+++ Dataset content

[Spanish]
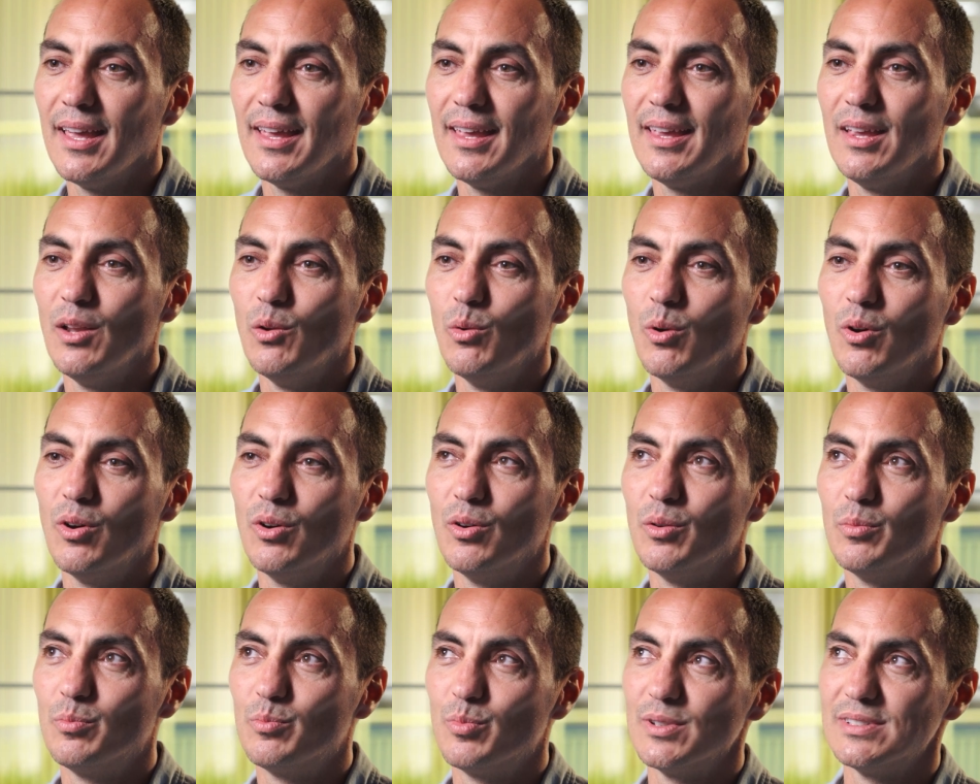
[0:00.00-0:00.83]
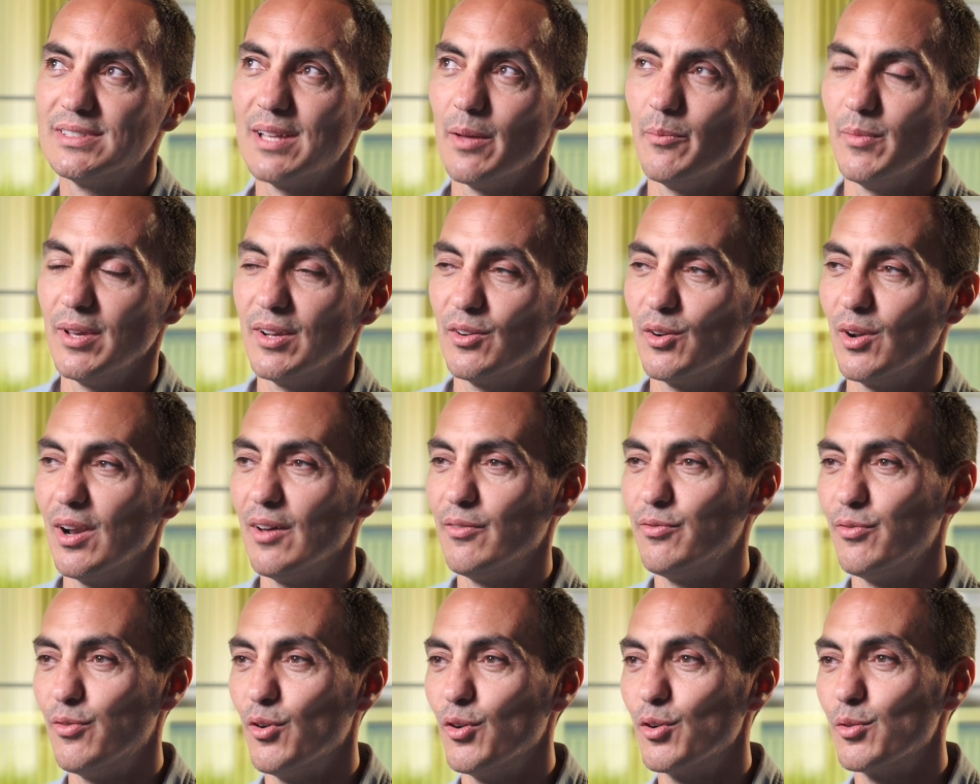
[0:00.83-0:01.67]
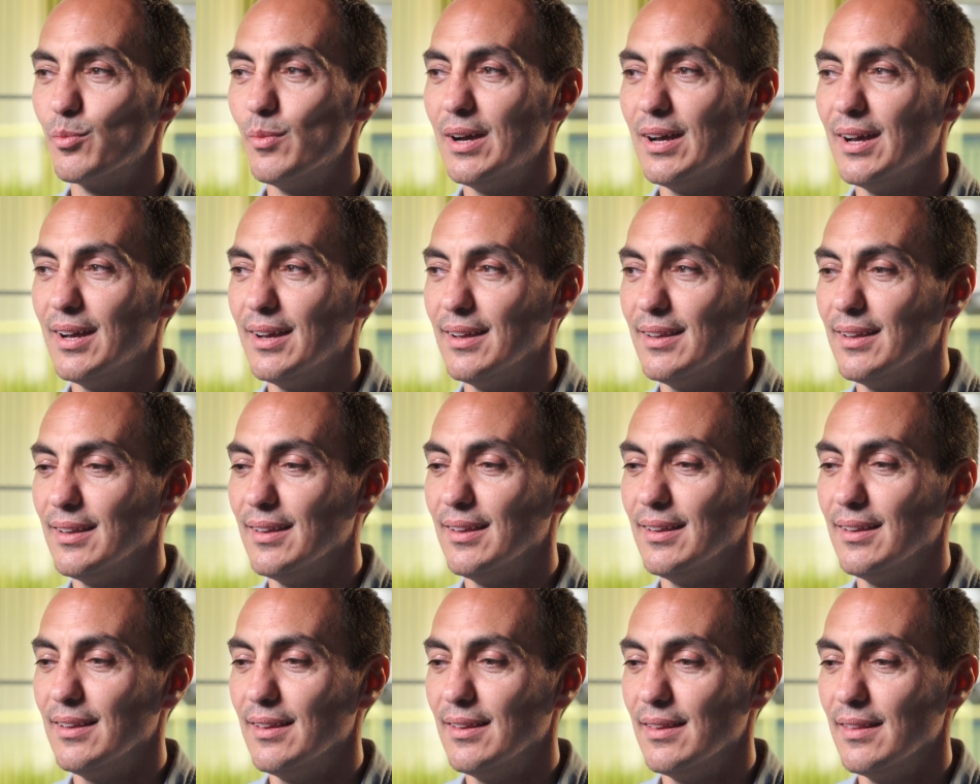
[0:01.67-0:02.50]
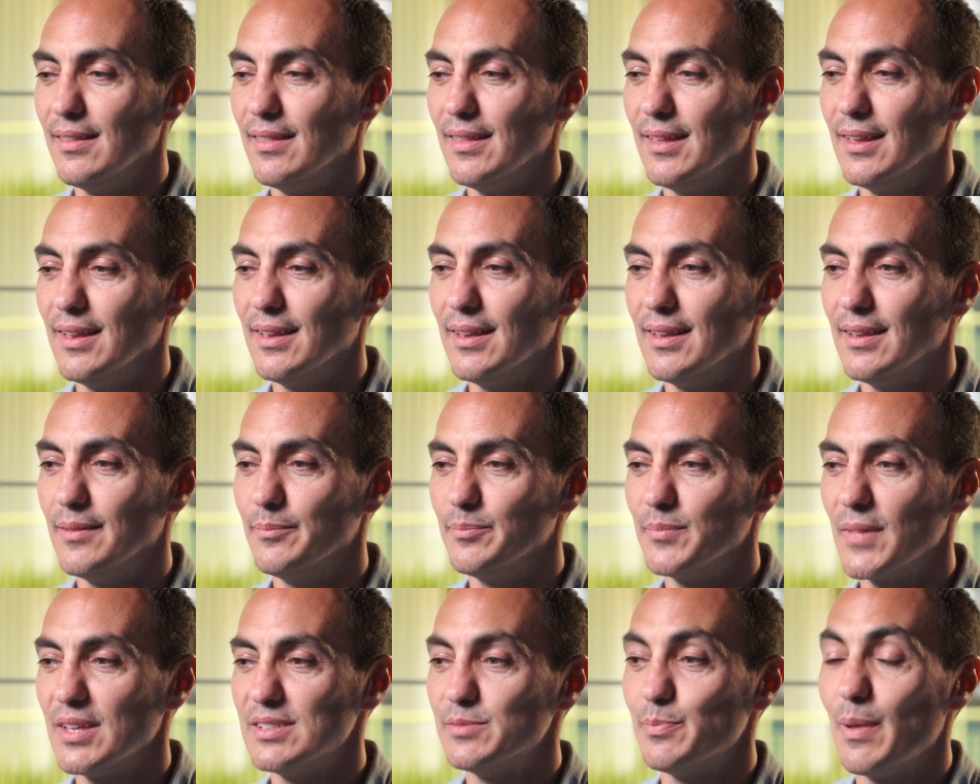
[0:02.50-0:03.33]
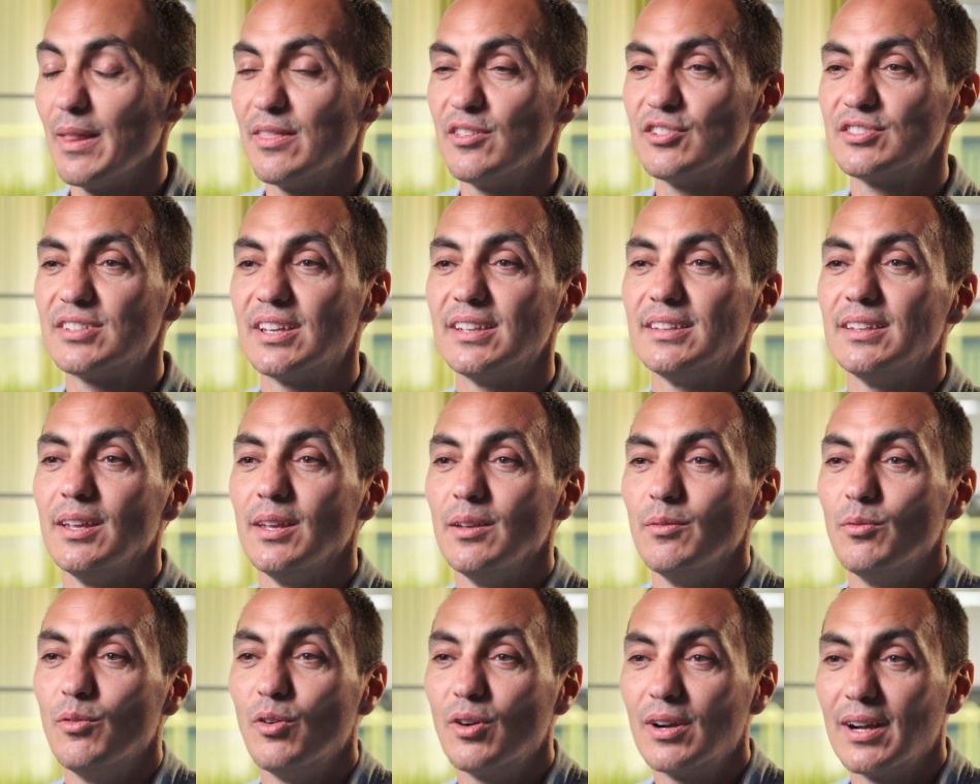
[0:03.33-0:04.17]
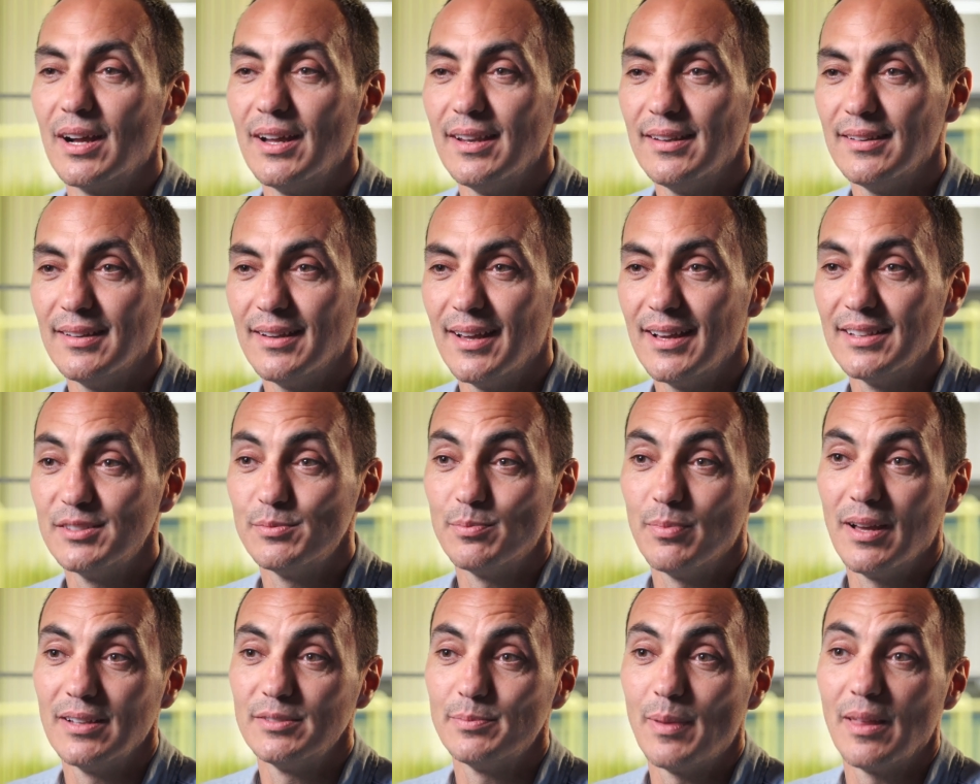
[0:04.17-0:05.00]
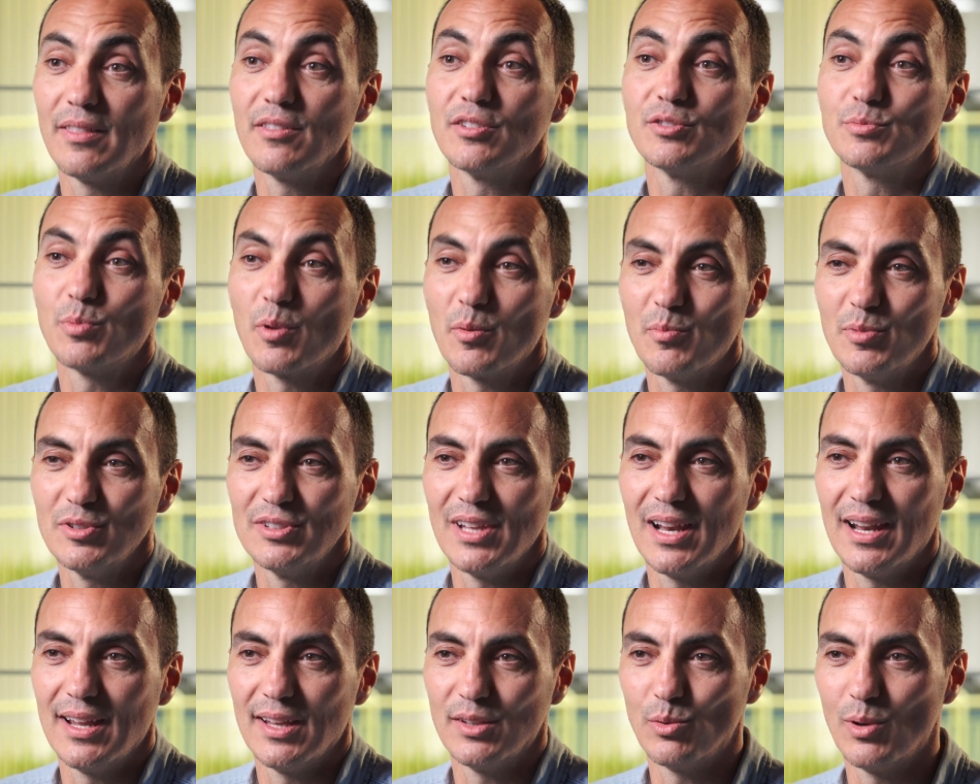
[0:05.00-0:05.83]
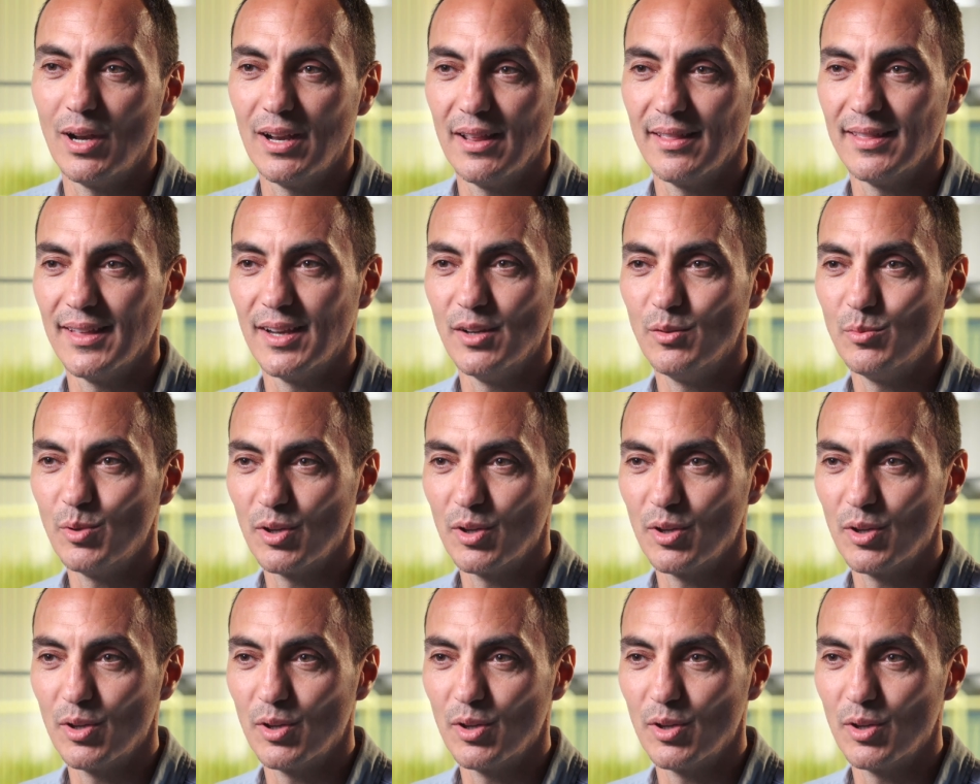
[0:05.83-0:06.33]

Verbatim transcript: y luego pues también con la forma eh, de espacios que te evocan a, espacios propios de la naturaleza, ¿no?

++++++

▸ Problem description: What you return must match the entries above exactly, apart from the pictures, which are left out.

▸ Result for this exercise:
[Spanish]
[0:00.00-0:00.83]
[0:00.83-0:01.67]
[0:01.67-0:02.50]
[0:02.50-0:03.33]
[0:03.33-0:04.17]
[0:04.17-0:05.00]
[0:05.00-0:05.83]
[0:05.83-0:06.33]

Verbatim transcript: y luego pues también con la forma eh, de espacios que te evocan a, espacios propios de la naturaleza, ¿no?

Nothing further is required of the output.